- WORK ORDER: Copy the entries below word for word, minus the pictures.

[Excerpts from a dataset]
____________

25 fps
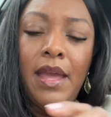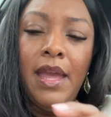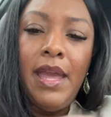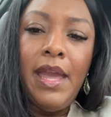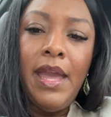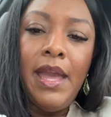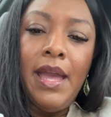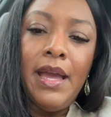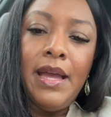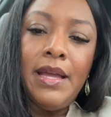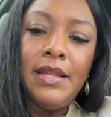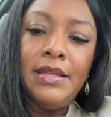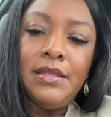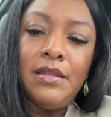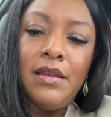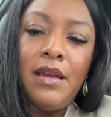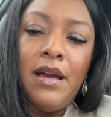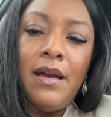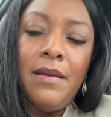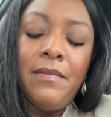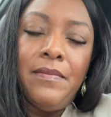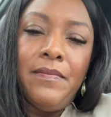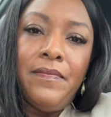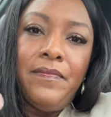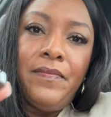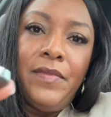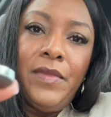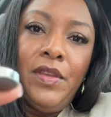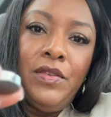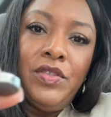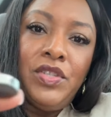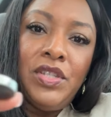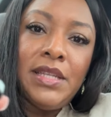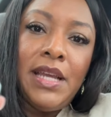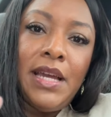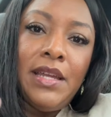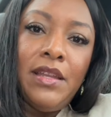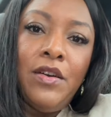and you
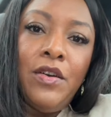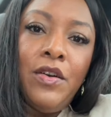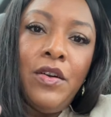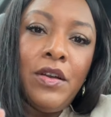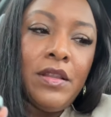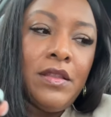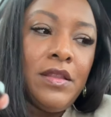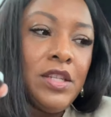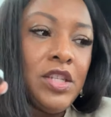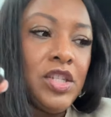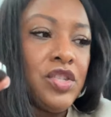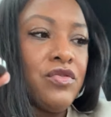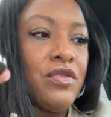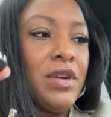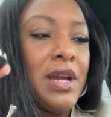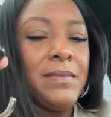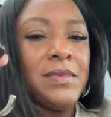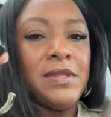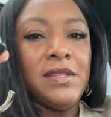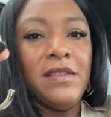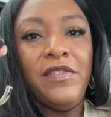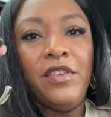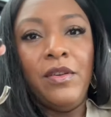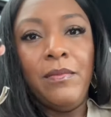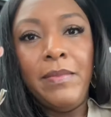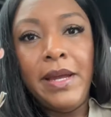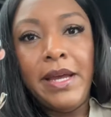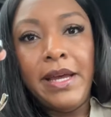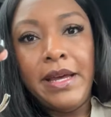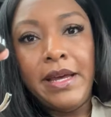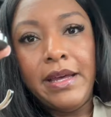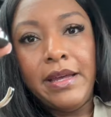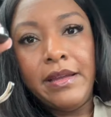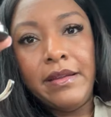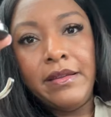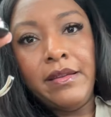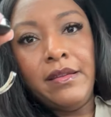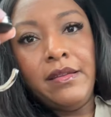just kind of hook the straps of your
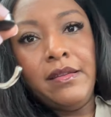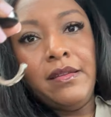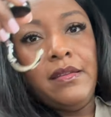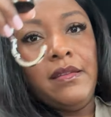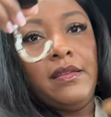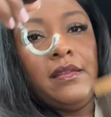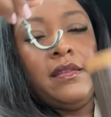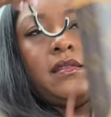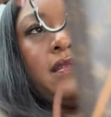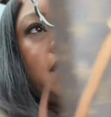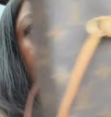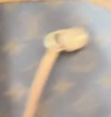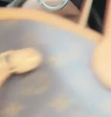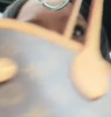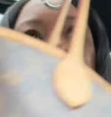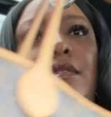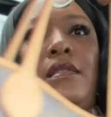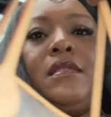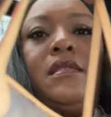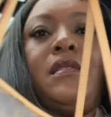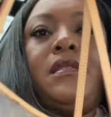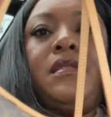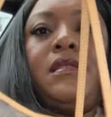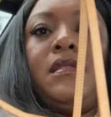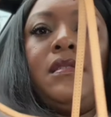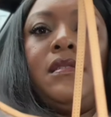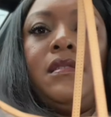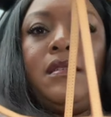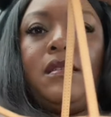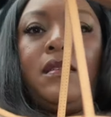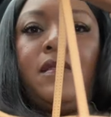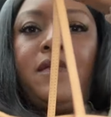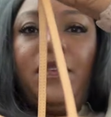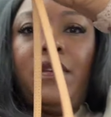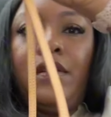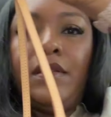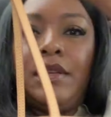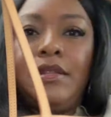bag.
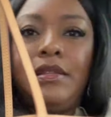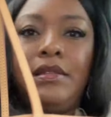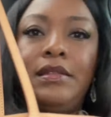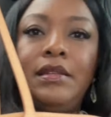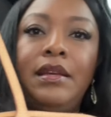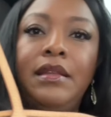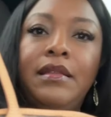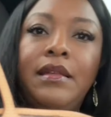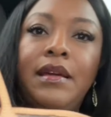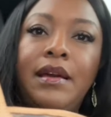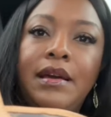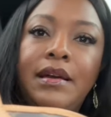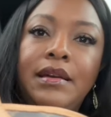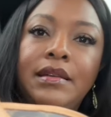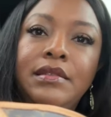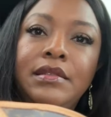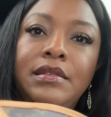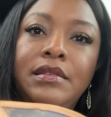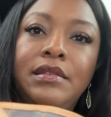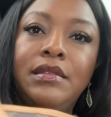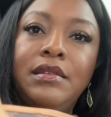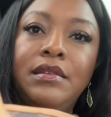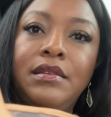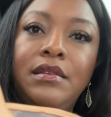Y'all can see that.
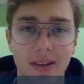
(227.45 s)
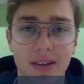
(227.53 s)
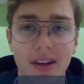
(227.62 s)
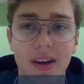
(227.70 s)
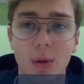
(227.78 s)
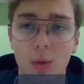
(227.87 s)

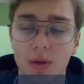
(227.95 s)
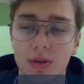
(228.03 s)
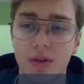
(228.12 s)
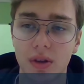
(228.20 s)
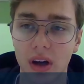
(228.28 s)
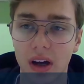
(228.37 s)
They want
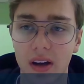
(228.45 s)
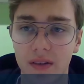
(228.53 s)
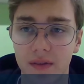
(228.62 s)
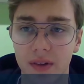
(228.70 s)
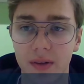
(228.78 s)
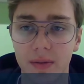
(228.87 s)
to
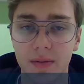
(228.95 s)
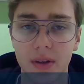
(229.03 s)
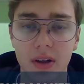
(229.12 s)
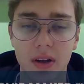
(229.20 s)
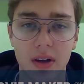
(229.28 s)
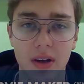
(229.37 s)
have
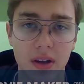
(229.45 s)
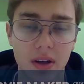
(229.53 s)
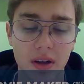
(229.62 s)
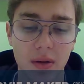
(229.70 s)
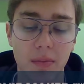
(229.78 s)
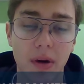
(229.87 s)

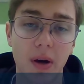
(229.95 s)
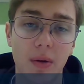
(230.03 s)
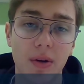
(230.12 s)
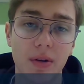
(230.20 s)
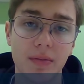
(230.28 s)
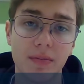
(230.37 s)

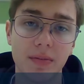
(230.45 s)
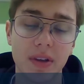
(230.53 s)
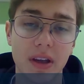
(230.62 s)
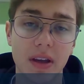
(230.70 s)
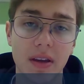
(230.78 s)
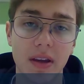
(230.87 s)
power
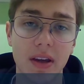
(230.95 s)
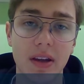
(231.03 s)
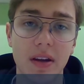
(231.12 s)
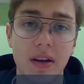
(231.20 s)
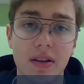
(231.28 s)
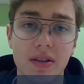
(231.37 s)

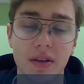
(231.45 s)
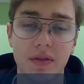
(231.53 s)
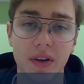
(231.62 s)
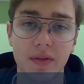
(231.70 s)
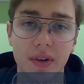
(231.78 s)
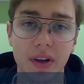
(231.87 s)
in South
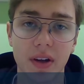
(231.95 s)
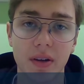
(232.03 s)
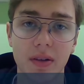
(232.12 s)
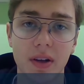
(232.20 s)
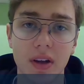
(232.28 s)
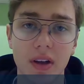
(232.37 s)
Africa
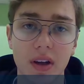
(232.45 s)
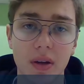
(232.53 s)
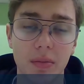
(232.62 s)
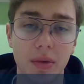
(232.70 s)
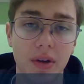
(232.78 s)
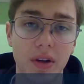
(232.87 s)

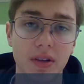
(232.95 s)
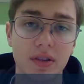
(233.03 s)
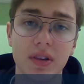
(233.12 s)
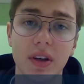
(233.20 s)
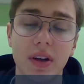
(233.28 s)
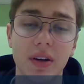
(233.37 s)

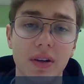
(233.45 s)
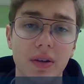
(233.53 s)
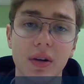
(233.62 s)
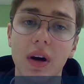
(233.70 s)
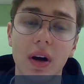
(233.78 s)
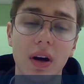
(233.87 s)
because they're
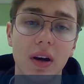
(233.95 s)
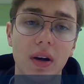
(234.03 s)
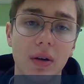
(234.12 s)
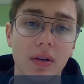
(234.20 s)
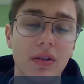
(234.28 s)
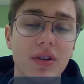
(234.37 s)
the
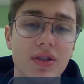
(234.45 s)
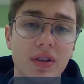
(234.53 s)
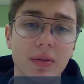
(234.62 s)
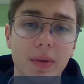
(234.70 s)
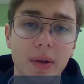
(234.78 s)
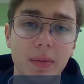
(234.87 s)

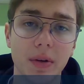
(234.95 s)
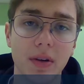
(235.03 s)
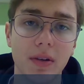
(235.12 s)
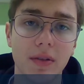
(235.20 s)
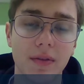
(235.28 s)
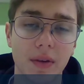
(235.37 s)
original
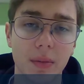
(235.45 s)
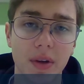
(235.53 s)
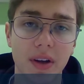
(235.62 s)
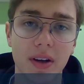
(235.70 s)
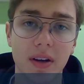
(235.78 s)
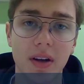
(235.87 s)
people from
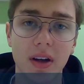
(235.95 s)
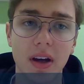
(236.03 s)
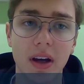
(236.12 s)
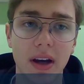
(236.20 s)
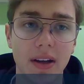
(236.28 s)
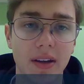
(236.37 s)
there,
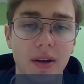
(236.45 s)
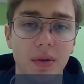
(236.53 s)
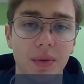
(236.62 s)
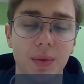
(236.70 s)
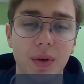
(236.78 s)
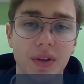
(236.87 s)
and they
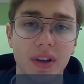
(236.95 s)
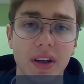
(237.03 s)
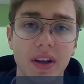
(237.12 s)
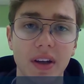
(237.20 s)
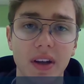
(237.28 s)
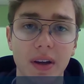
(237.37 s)
don't want
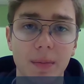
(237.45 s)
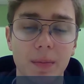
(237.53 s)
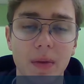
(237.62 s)
any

____________

- YOUR RESPONSE:
25 fps
and you
just kind of hook the straps of your
bag.
Y'all can see that.
(227.45 s)
(227.53 s)
(227.62 s)
(227.70 s)
(227.78 s)
(227.87 s)

(227.95 s)
(228.03 s)
(228.12 s)
(228.20 s)
(228.28 s)
(228.37 s)
They want
(228.45 s)
(228.53 s)
(228.62 s)
(228.70 s)
(228.78 s)
(228.87 s)
to
(228.95 s)
(229.03 s)
(229.12 s)
(229.20 s)
(229.28 s)
(229.37 s)
have
(229.45 s)
(229.53 s)
(229.62 s)
(229.70 s)
(229.78 s)
(229.87 s)

(229.95 s)
(230.03 s)
(230.12 s)
(230.20 s)
(230.28 s)
(230.37 s)

(230.45 s)
(230.53 s)
(230.62 s)
(230.70 s)
(230.78 s)
(230.87 s)
power
(230.95 s)
(231.03 s)
(231.12 s)
(231.20 s)
(231.28 s)
(231.37 s)

(231.45 s)
(231.53 s)
(231.62 s)
(231.70 s)
(231.78 s)
(231.87 s)
in South
(231.95 s)
(232.03 s)
(232.12 s)
(232.20 s)
(232.28 s)
(232.37 s)
Africa
(232.45 s)
(232.53 s)
(232.62 s)
(232.70 s)
(232.78 s)
(232.87 s)

(232.95 s)
(233.03 s)
(233.12 s)
(233.20 s)
(233.28 s)
(233.37 s)

(233.45 s)
(233.53 s)
(233.62 s)
(233.70 s)
(233.78 s)
(233.87 s)
because they're
(233.95 s)
(234.03 s)
(234.12 s)
(234.20 s)
(234.28 s)
(234.37 s)
the
(234.45 s)
(234.53 s)
(234.62 s)
(234.70 s)
(234.78 s)
(234.87 s)

(234.95 s)
(235.03 s)
(235.12 s)
(235.20 s)
(235.28 s)
(235.37 s)
original
(235.45 s)
(235.53 s)
(235.62 s)
(235.70 s)
(235.78 s)
(235.87 s)
people from
(235.95 s)
(236.03 s)
(236.12 s)
(236.20 s)
(236.28 s)
(236.37 s)
there,
(236.45 s)
(236.53 s)
(236.62 s)
(236.70 s)
(236.78 s)
(236.87 s)
and they
(236.95 s)
(237.03 s)
(237.12 s)
(237.20 s)
(237.28 s)
(237.37 s)
don't want
(237.45 s)
(237.53 s)
(237.62 s)
any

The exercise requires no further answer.